La sortie doit néanmoins faire grincer quelques dents. Le parent a-t-il légitimement le droit de fouiller dans le smartphone de son enfant? La réponse n'est pas si simple. Le sacro-saint article 9 du Code civil qui protège le respect à la vie privée "vaut pour tout le monde, y compris les mineurs" rappelle auprès de Tech&Co Me Alexandre Archambault, avocat spécialisé dans le Numérique.

Mais ce principe est forcément tempéré par l'exercice de l'autorité parentale qui s'exerce sur ses enfants. Mais, là encore, l'article 371-1 du Code civil vient rappeler que cette autorité parentale "est un ensemble de droits et de devoirs ayant pour finalité l'intérêt de l'enfant." Le même article souligne que "les parents associent l'enfant aux décisions qui le concernent, selon son âge et son degré de maturité."

La Commission nationale de l'informatique et des libertés (Cnil) souligne aussi dans de récents avis le "juste équilibre" à trouver "entre contrôle parental et respect des droits des mineurs". Enfin, un rapport de la Défenseure des droits, daté de 2022 demande à "préserver une sphère personnelle et intime dans le quotidien de l’enfant" car le droit au respect de la vie privée participe "à sa construction en tant que personne et individu libre".

Enfin, à l'international, la Convention Internationale des Droits de l’Enfant rappelle aussi dans son article 16 le droit à la vie privée de son enfant.

"Un mauvais signal"

En réalité, si la loi ne tranche pas ce débat entre respect de la vie privée et protection de l'enfant par son parent, la question semble plus évidente pour les psychologues et pédiatres qui promeuvent le dialogue et l'accompagnement.

"C'est un mauvais signal pour la confiance et la relation parent-enfant", expliquait récemment à BFMTV Marie Danet, psychologue et maîtresse de conférences en psychologie du développement à l'Université de Lille. "C'est du même ordre que fouiller dans la chambre de son enfant ou lire son journal intime".

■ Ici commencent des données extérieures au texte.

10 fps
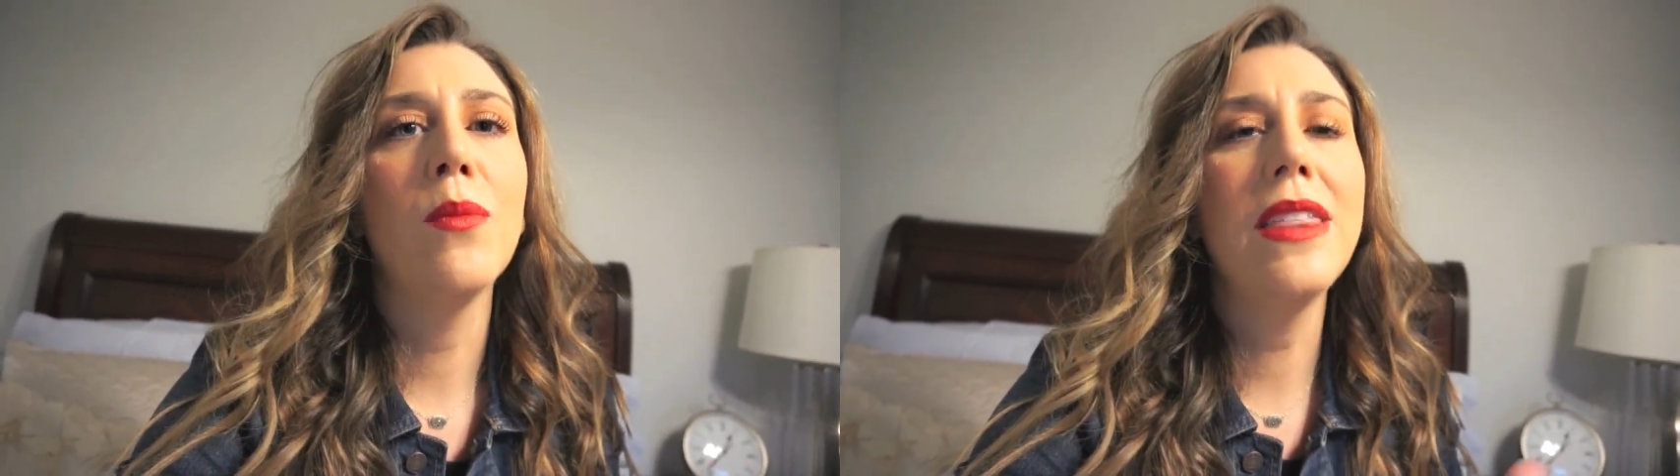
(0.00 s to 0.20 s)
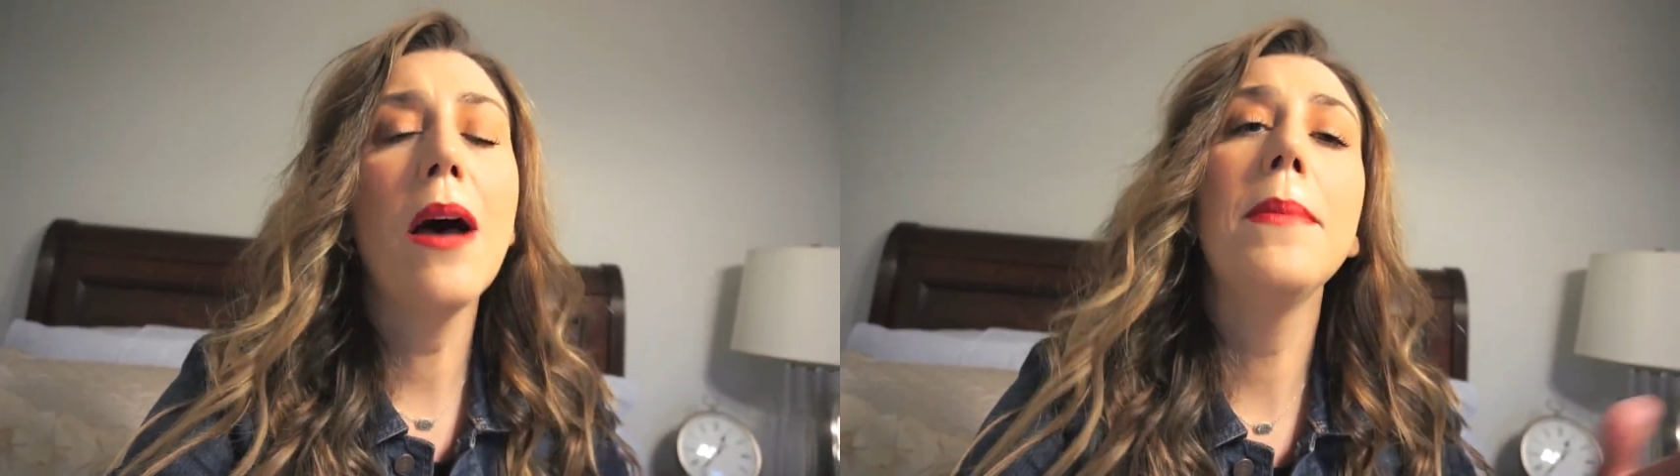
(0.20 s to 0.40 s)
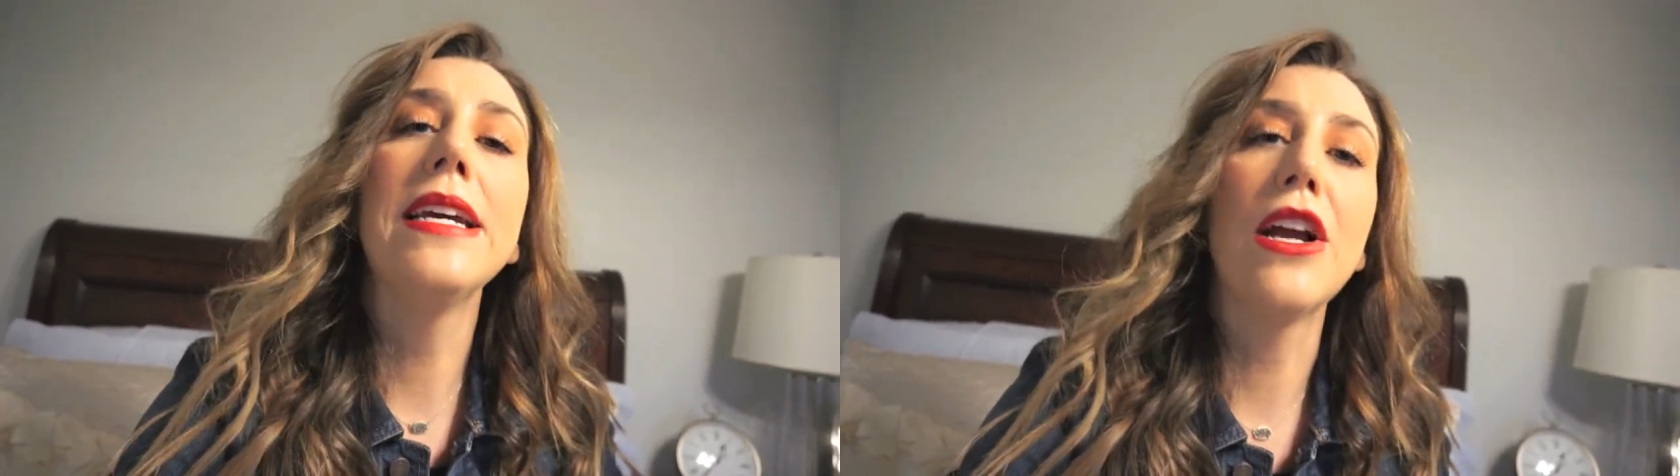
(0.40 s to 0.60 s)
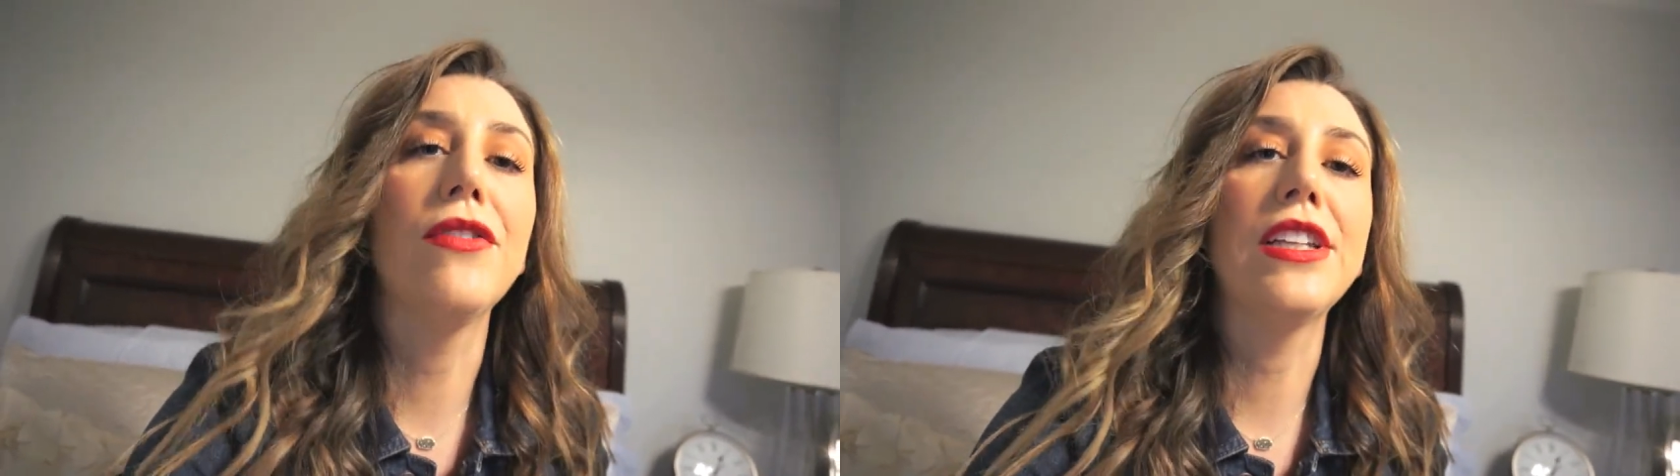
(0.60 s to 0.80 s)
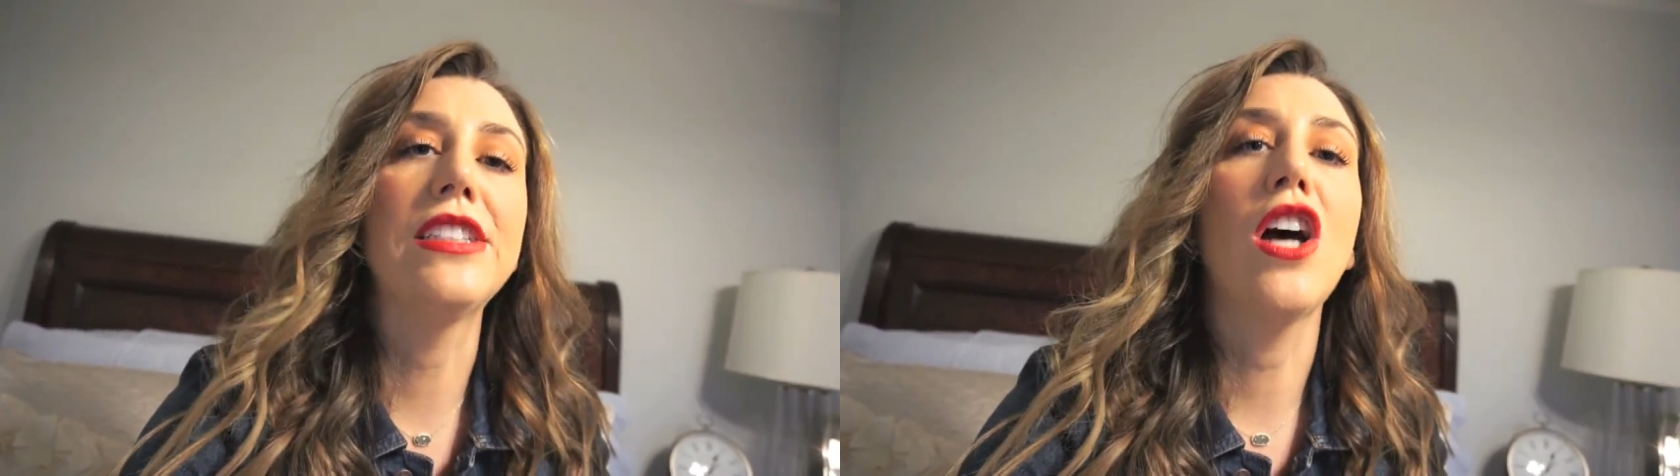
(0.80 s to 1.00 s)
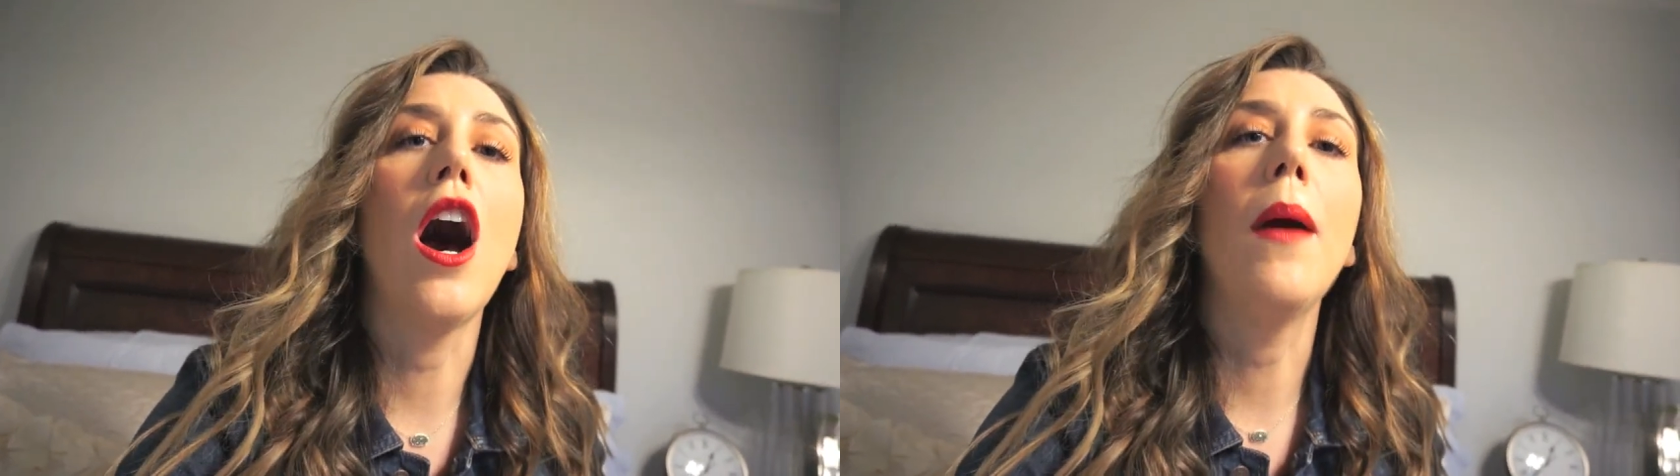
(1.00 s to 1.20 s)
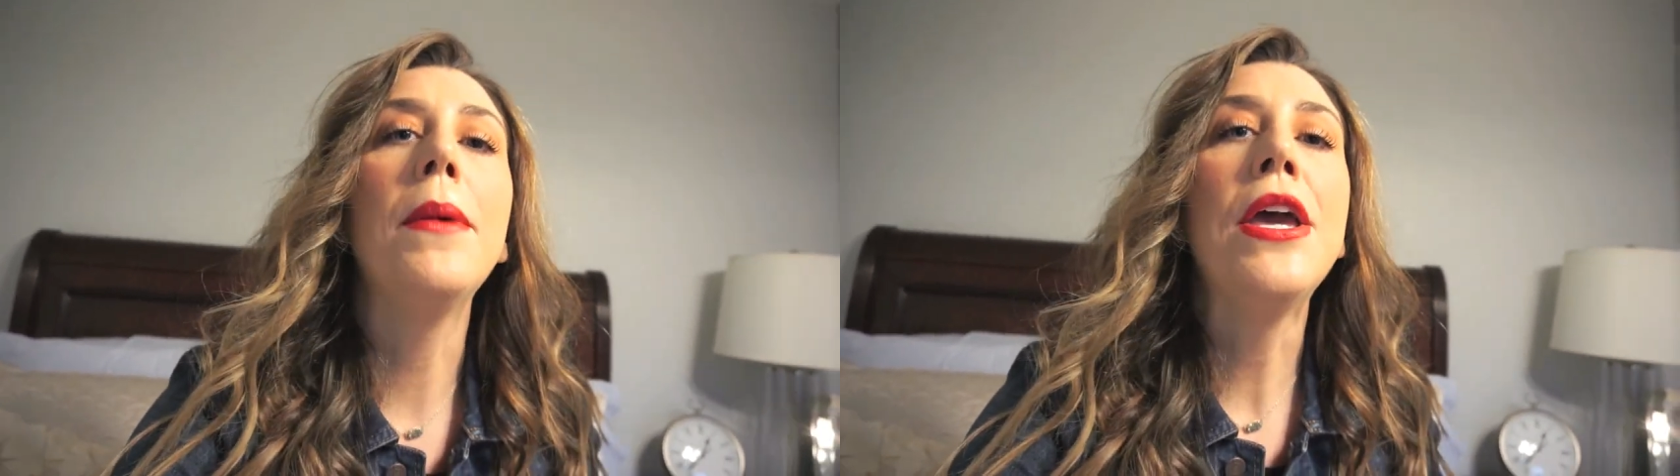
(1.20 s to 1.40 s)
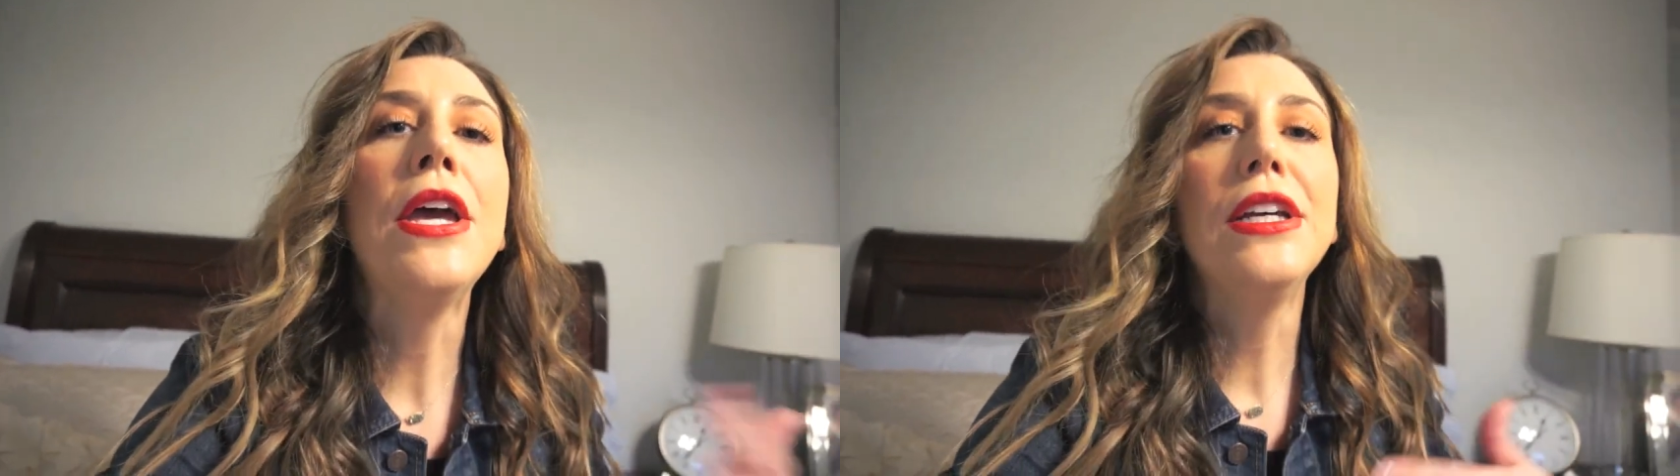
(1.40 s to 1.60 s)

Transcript: without being over the top.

Un contrôle trop intrusif peut ainsi provoquer plus de dissimulations de part de l'adolescent, qui peut trouver beaucoup de possibilités pour camoufler des applications ou des messages. En réalité, mieux vaut entamer le dialogue avec son enfant, quitte aussi à limiter l'utilisation du smartphone avec les outils inclus dans les appareils.